Please see our answer in point 4 to R2.

 

Reviewer 3 Report

The manuscript is very interesting and novel. The authors evaluated a very important aspect regarding "Snacks". Are snachs healthy or not ?, and people are arguing to change their behavior in front of food ?. This type of study is very important in food, nutrition and public health. Especially in those countries where overweight and obesity has had a great growth.

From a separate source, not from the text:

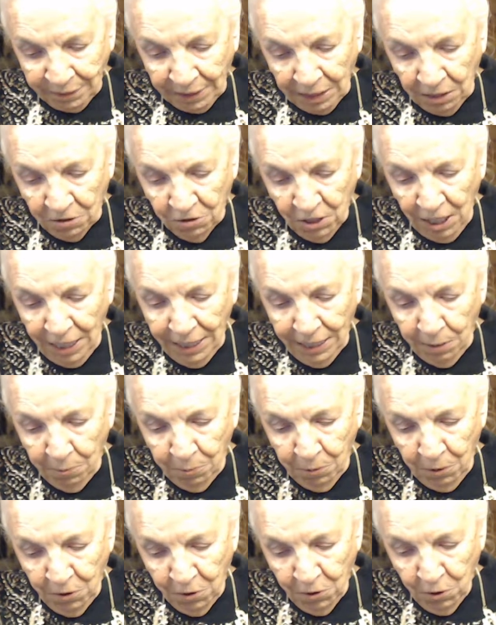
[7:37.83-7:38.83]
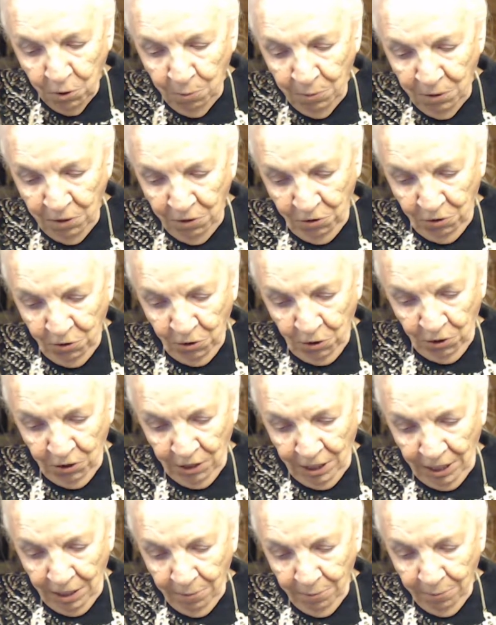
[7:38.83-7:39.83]
Jacob resumed his
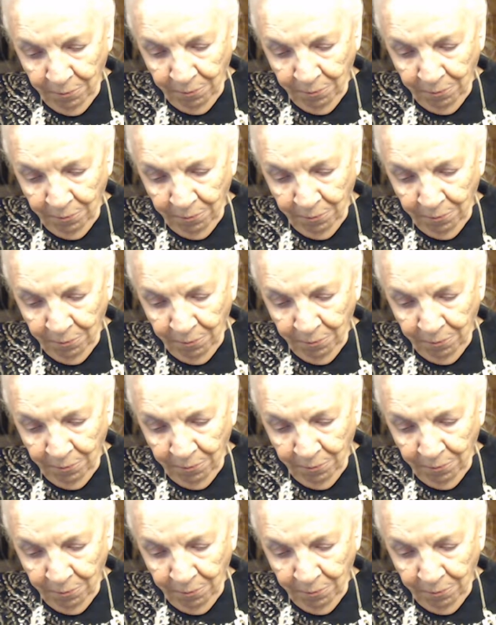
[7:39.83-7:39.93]
journey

I only have some comments that I think could improve the quality of the manuscript.

I. Major comment:
1. In the introduction I suggest including a brief paragraph regarding the components of the diet (saturated fat, refined carbohydrates, syrups rich in fructose) that are associated with an increased risk of developing obesity, CVD, NAFLD, etc.
2. It would be interesting to briefly discuss how specific components of snacks (saturated fat, refined carbohydrates "starches and sugar", etc.) increase the risk of obesity and other chronic diseases in the population.

Suggested references:

The Impact of Maternal Diet during Pregnancy and Lactation on the Fatty Acid Composition of Erythrocytes and Breast Milk of Chilean Women. Nutrients. 2018; 10: 839. PMID: 29958393

Mozaffarian et al. Changes in diet and lifestyle and long-term weight gain in women and men. N Engl J Med. 2011; 364: 2392-404.

II. Minor comment:
1. Improve the writing of the study objective.

Author Response

WE ALSO INCLUDED THE ENTIRE COVER LETTER AS AN ATTACHEMNT BELOW

Reviewer 3 (R3)

The manuscript is very interesting and novel. The authors evaluated a very important aspect regarding "Snacks". Are snachs healthy or not ?, and people are arguing to change their behavior in front of food ?. This type of study is very important in food, nutrition and public health. Especially in those countries where overweight and obesity has had a great growth.

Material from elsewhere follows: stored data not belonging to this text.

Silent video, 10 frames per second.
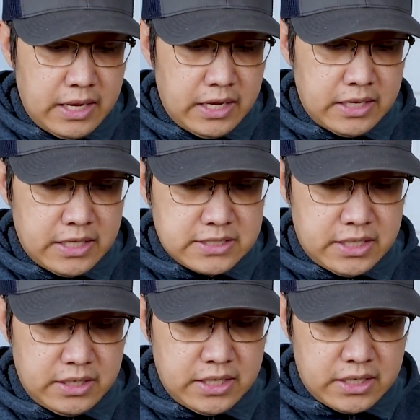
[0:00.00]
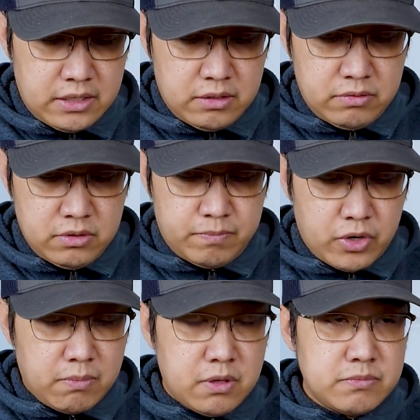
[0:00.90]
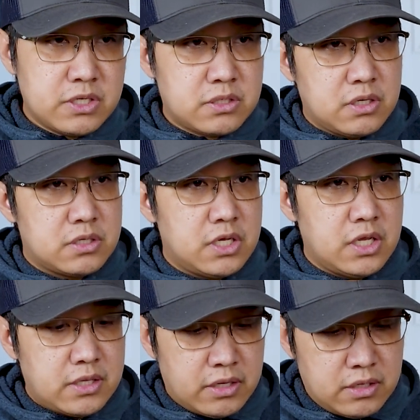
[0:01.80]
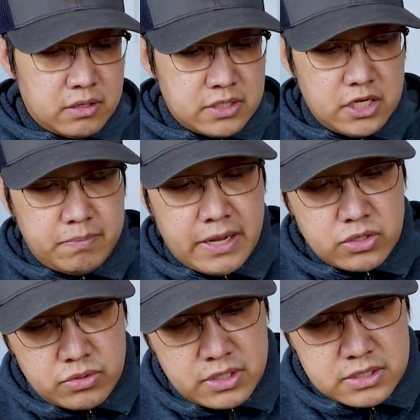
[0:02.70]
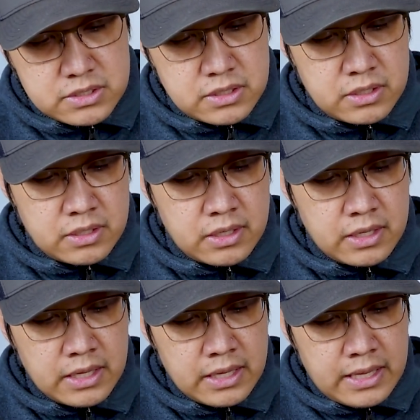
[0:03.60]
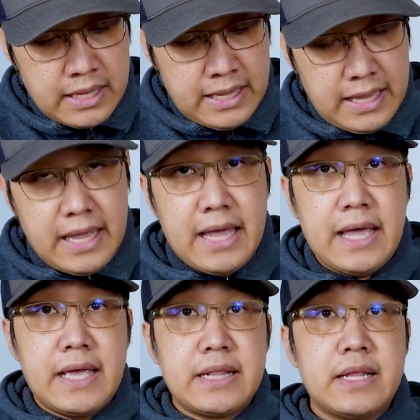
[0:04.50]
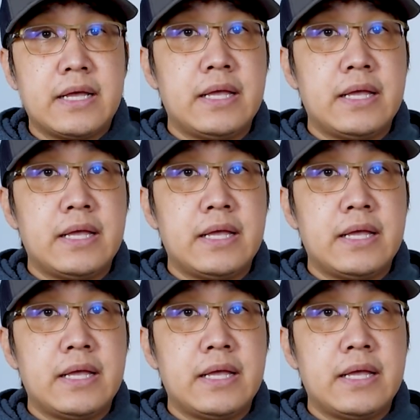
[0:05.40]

And they say, yeah, no problem, just send it back to us, and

We would like to thank R3 for the kind words.

  1. Major comment:
  2. In the introduction I suggest including a brief paragraph regarding the components of the diet (saturated fat, refined carbohydrates, syrups rich in fructose) that are associated with an increased risk of developing obesity, CVD, NAFLD, etc.

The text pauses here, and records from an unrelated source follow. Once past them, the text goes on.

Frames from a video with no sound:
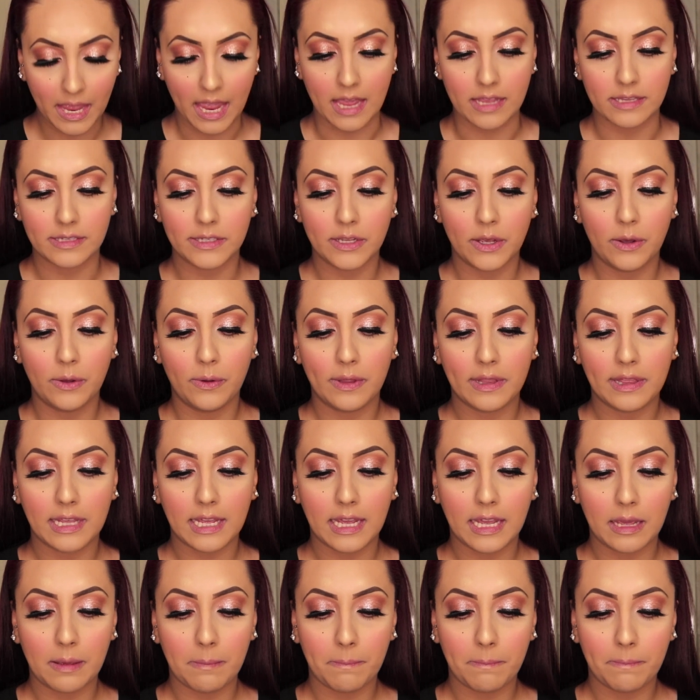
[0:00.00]
Okay, so
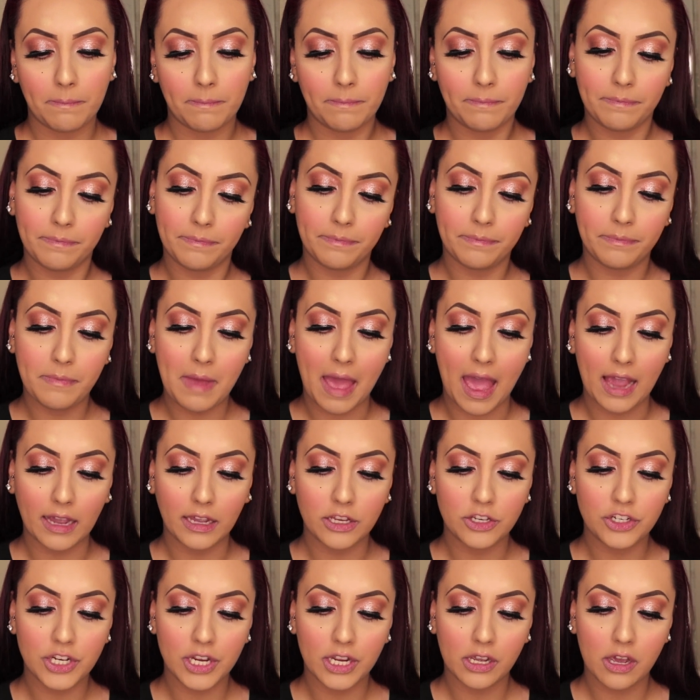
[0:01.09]
the
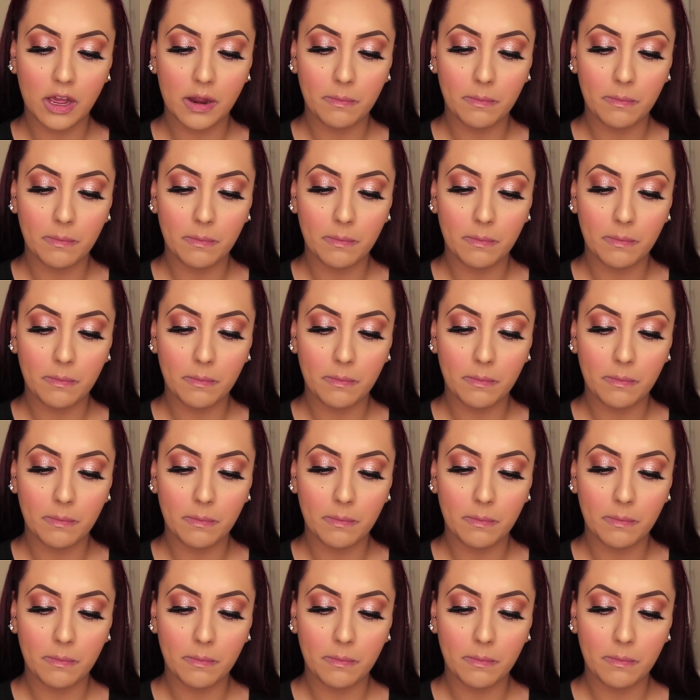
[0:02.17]
packaging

The study objectives are about the potential of rearranging the obesogenic environment and not about specific diet components that relate to obesity. Moreover, in the introduction, we already state that (line 42 and onwards) “Recent estimates indicate that some 25–35% of daily energy intake now comes from snacking (Piernas & Popkin, 2010a; Piernas & Popkin, 2010b). This is problematic because snacking is strongly associated with unhealthy diets (Bertheus-Forsland, Torgerson, Sjostrom, & Lindroos, 2005; Howarth, Huang, Roberts, Lin, & McCrory, 2007), mainly because snacking tends to involve the consumption of energy-dense foods that are rich in sugar and/or saturated fat and of poor nutritional quality.”


  1. It would be interesting to briefly discuss how specific components of snacks (saturated fat, refined carbohydrates "starches and sugar", etc.) increase the risk of obesity and other chronic diseases in the population.

Suggested references:

The Impact of Maternal Diet during Pregnancy and Lactation on the Fatty Acid Composition of Erythrocytes and Breast Milk of Chilean Women. Nutrients. 2018; 10: 839. PMID: 29958393

Mozaffarian et al. Changes in diet and lifestyle and long-term weight gain in women and men. N Engl J Med. 2011; 364: 2392-404.

Please see our answer to point 1 to R3.

Moreover, we state in the conclusion section that (line 534): “Obesity and associated public health issues are a global problem, and snacking plays an important role in this issue (Heymsfield & Wadden, 2017; Nielsen et al., 2002). Changing people’s snack choices by offering healthy snacks at out-of-home hotspots for unhealthy snacking is thus a promising strategy for improving people’s diets.”

  1. Minor comment:
    1. Improve the writing of the study objective.

Please see our answer in point 4 to R2.

Author Response File: Author Response.docx

Round 2

Reviewer 2 Report

Thank you for attending to the comments. I hope the feedback was useful for the improvement of the article.